## What to do
Would you print out every entry exactly as given?

## Input
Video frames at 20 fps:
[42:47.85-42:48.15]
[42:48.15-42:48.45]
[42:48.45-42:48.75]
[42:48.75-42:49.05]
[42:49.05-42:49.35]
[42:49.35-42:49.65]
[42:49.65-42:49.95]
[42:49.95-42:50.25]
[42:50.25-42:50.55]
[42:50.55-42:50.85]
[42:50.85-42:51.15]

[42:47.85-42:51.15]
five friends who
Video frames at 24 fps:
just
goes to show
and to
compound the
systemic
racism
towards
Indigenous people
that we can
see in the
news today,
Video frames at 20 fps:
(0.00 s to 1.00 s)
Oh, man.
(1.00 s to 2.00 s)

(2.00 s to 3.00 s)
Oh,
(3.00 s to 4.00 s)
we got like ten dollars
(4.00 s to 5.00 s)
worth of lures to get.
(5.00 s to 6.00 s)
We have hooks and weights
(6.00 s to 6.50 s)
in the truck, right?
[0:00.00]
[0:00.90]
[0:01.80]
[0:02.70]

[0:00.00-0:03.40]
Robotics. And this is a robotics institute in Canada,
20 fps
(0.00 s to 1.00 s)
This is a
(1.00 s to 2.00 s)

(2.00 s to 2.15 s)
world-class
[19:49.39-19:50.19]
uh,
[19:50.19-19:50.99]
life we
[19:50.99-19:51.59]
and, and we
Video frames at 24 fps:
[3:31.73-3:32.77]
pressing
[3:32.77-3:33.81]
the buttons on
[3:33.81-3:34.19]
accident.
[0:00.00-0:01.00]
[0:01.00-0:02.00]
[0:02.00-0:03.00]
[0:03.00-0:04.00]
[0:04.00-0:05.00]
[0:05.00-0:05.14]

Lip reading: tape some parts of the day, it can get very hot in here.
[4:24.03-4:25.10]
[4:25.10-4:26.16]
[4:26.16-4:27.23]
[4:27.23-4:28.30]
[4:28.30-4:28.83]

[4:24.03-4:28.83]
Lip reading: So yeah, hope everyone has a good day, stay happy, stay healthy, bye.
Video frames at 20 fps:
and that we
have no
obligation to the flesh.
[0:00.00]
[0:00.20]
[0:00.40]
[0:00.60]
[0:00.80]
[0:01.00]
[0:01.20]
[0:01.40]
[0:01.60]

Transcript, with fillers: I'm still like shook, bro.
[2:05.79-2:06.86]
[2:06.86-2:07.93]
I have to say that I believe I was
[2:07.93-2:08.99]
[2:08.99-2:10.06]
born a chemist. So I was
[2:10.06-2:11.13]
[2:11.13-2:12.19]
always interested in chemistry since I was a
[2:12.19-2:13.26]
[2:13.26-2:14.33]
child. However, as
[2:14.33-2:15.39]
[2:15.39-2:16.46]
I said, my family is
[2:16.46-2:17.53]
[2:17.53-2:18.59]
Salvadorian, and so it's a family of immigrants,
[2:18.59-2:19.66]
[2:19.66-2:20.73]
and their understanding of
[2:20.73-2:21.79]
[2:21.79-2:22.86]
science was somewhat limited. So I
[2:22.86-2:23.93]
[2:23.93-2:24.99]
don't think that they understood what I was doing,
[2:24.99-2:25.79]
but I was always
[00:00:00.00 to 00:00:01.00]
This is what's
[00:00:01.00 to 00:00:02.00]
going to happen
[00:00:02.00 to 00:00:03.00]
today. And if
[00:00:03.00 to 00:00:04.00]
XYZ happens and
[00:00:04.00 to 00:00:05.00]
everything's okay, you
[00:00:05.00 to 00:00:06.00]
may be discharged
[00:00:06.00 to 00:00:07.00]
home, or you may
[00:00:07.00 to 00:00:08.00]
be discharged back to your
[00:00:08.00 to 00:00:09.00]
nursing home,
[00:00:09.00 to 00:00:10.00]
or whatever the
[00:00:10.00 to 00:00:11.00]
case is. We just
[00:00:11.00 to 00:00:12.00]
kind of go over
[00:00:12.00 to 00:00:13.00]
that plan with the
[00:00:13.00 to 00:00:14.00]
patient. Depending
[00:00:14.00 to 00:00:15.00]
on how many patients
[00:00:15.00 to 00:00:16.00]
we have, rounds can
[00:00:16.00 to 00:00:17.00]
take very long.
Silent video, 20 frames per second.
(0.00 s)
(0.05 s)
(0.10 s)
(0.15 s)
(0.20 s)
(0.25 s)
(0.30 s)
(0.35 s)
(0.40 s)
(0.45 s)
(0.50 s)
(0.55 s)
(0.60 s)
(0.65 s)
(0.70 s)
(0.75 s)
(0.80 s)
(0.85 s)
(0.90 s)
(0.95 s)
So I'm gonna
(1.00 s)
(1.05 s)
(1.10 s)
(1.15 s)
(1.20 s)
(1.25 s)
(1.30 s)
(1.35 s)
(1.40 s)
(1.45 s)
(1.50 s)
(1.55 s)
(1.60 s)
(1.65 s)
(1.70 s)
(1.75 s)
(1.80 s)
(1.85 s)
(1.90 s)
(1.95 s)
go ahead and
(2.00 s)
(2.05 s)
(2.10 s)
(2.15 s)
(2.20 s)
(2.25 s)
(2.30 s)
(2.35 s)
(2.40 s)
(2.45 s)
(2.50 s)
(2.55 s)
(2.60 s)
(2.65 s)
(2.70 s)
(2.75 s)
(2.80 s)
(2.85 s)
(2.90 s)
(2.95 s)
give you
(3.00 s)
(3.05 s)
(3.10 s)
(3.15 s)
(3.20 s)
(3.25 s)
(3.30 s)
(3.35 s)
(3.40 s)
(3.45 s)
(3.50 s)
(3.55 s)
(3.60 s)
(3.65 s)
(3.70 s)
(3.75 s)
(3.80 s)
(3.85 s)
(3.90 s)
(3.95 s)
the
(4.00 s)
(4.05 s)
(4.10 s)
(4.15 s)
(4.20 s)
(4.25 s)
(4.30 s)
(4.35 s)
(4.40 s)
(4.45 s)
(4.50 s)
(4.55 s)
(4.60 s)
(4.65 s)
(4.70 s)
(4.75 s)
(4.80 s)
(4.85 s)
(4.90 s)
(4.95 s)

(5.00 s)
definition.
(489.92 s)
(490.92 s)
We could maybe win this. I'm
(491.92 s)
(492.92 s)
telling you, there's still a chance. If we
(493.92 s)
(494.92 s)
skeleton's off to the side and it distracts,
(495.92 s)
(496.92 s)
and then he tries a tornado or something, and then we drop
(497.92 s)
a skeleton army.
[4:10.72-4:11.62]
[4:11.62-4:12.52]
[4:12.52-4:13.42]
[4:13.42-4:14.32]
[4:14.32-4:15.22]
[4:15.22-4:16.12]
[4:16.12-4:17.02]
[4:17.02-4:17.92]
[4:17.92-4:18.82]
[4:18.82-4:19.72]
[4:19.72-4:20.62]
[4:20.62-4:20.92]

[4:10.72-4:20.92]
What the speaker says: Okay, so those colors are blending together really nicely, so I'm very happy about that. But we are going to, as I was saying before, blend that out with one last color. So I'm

## Result of the task
Video frames at 20 fps:
[42:47.85-42:48.15]
[42:48.15-42:48.45]
[42:48.45-42:48.75]
[42:48.75-42:49.05]
[42:49.05-42:49.35]
[42:49.35-42:49.65]
[42:49.65-42:49.95]
[42:49.95-42:50.25]
[42:50.25-42:50.55]
[42:50.55-42:50.85]
[42:50.85-42:51.15]

[42:47.85-42:51.15]
five friends who
Video frames at 24 fps:
just
goes to show
and to
compound the
systemic
racism
towards
Indigenous people
that we can
see in the
news today,
Video frames at 20 fps:
(0.00 s to 1.00 s)
Oh, man.
(1.00 s to 2.00 s)

(2.00 s to 3.00 s)
Oh,
(3.00 s to 4.00 s)
we got like ten dollars
(4.00 s to 5.00 s)
worth of lures to get.
(5.00 s to 6.00 s)
We have hooks and weights
(6.00 s to 6.50 s)
in the truck, right?
[0:00.00]
[0:00.90]
[0:01.80]
[0:02.70]

[0:00.00-0:03.40]
Robotics. And this is a robotics institute in Canada,
20 fps
(0.00 s to 1.00 s)
This is a
(1.00 s to 2.00 s)

(2.00 s to 2.15 s)
world-class
[19:49.39-19:50.19]
uh,
[19:50.19-19:50.99]
life we
[19:50.99-19:51.59]
and, and we
Video frames at 24 fps:
[3:31.73-3:32.77]
pressing
[3:32.77-3:33.81]
the buttons on
[3:33.81-3:34.19]
accident.
[0:00.00-0:01.00]
[0:01.00-0:02.00]
[0:02.00-0:03.00]
[0:03.00-0:04.00]
[0:04.00-0:05.00]
[0:05.00-0:05.14]

Lip reading: tape some parts of the day, it can get very hot in here.
[4:24.03-4:25.10]
[4:25.10-4:26.16]
[4:26.16-4:27.23]
[4:27.23-4:28.30]
[4:28.30-4:28.83]

[4:24.03-4:28.83]
Lip reading: So yeah, hope everyone has a good day, stay happy, stay healthy, bye.
Video frames at 20 fps:
and that we
have no
obligation to the flesh.
[0:00.00]
[0:00.20]
[0:00.40]
[0:00.60]
[0:00.80]
[0:01.00]
[0:01.20]
[0:01.40]
[0:01.60]

Transcript, with fillers: I'm still like shook, bro.
[2:05.79-2:06.86]
[2:06.86-2:07.93]
I have to say that I believe I was
[2:07.93-2:08.99]
[2:08.99-2:10.06]
born a chemist. So I was
[2:10.06-2:11.13]
[2:11.13-2:12.19]
always interested in chemistry since I was a
[2:12.19-2:13.26]
[2:13.26-2:14.33]
child. However, as
[2:14.33-2:15.39]
[2:15.39-2:16.46]
I said, my family is
[2:16.46-2:17.53]
[2:17.53-2:18.59]
Salvadorian, and so it's a family of immigrants,
[2:18.59-2:19.66]
[2:19.66-2:20.73]
and their understanding of
[2:20.73-2:21.79]
[2:21.79-2:22.86]
science was somewhat limited. So I
[2:22.86-2:23.93]
[2:23.93-2:24.99]
don't think that they understood what I was doing,
[2:24.99-2:25.79]
but I was always
[00:00:00.00 to 00:00:01.00]
This is what's
[00:00:01.00 to 00:00:02.00]
going to happen
[00:00:02.00 to 00:00:03.00]
today. And if
[00:00:03.00 to 00:00:04.00]
XYZ happens and
[00:00:04.00 to 00:00:05.00]
everything's okay, you
[00:00:05.00 to 00:00:06.00]
may be discharged
[00:00:06.00 to 00:00:07.00]
home, or you may
[00:00:07.00 to 00:00:08.00]
be discharged back to your
[00:00:08.00 to 00:00:09.00]
nursing home,
[00:00:09.00 to 00:00:10.00]
or whatever the
[00:00:10.00 to 00:00:11.00]
case is. We just
[00:00:11.00 to 00:00:12.00]
kind of go over
[00:00:12.00 to 00:00:13.00]
that plan with the
[00:00:13.00 to 00:00:14.00]
patient. Depending
[00:00:14.00 to 00:00:15.00]
on how many patients
[00:00:15.00 to 00:00:16.00]
we have, rounds can
[00:00:16.00 to 00:00:17.00]
take very long.
Silent video, 20 frames per second.
(0.00 s)
(0.05 s)
(0.10 s)
(0.15 s)
(0.20 s)
(0.25 s)
(0.30 s)
(0.35 s)
(0.40 s)
(0.45 s)
(0.50 s)
(0.55 s)
(0.60 s)
(0.65 s)
(0.70 s)
(0.75 s)
(0.80 s)
(0.85 s)
(0.90 s)
(0.95 s)
So I'm gonna
(1.00 s)
(1.05 s)
(1.10 s)
(1.15 s)
(1.20 s)
(1.25 s)
(1.30 s)
(1.35 s)
(1.40 s)
(1.45 s)
(1.50 s)
(1.55 s)
(1.60 s)
(1.65 s)
(1.70 s)
(1.75 s)
(1.80 s)
(1.85 s)
(1.90 s)
(1.95 s)
go ahead and
(2.00 s)
(2.05 s)
(2.10 s)
(2.15 s)
(2.20 s)
(2.25 s)
(2.30 s)
(2.35 s)
(2.40 s)
(2.45 s)
(2.50 s)
(2.55 s)
(2.60 s)
(2.65 s)
(2.70 s)
(2.75 s)
(2.80 s)
(2.85 s)
(2.90 s)
(2.95 s)
give you
(3.00 s)
(3.05 s)
(3.10 s)
(3.15 s)
(3.20 s)
(3.25 s)
(3.30 s)
(3.35 s)
(3.40 s)
(3.45 s)
(3.50 s)
(3.55 s)
(3.60 s)
(3.65 s)
(3.70 s)
(3.75 s)
(3.80 s)
(3.85 s)
(3.90 s)
(3.95 s)
the
(4.00 s)
(4.05 s)
(4.10 s)
(4.15 s)
(4.20 s)
(4.25 s)
(4.30 s)
(4.35 s)
(4.40 s)
(4.45 s)
(4.50 s)
(4.55 s)
(4.60 s)
(4.65 s)
(4.70 s)
(4.75 s)
(4.80 s)
(4.85 s)
(4.90 s)
(4.95 s)

(5.00 s)
definition.
(489.92 s)
(490.92 s)
We could maybe win this. I'm
(491.92 s)
(492.92 s)
telling you, there's still a chance. If we
(493.92 s)
(494.92 s)
skeleton's off to the side and it distracts,
(495.92 s)
(496.92 s)
and then he tries a tornado or something, and then we drop
(497.92 s)
a skeleton army.
[4:10.72-4:11.62]
[4:11.62-4:12.52]
[4:12.52-4:13.42]
[4:13.42-4:14.32]
[4:14.32-4:15.22]
[4:15.22-4:16.12]
[4:16.12-4:17.02]
[4:17.02-4:17.92]
[4:17.92-4:18.82]
[4:18.82-4:19.72]
[4:19.72-4:20.62]
[4:20.62-4:20.92]

[4:10.72-4:20.92]
What the speaker says: Okay, so those colors are blending together really nicely, so I'm very happy about that. But we are going to, as I was saying before, blend that out with one last color. So I'm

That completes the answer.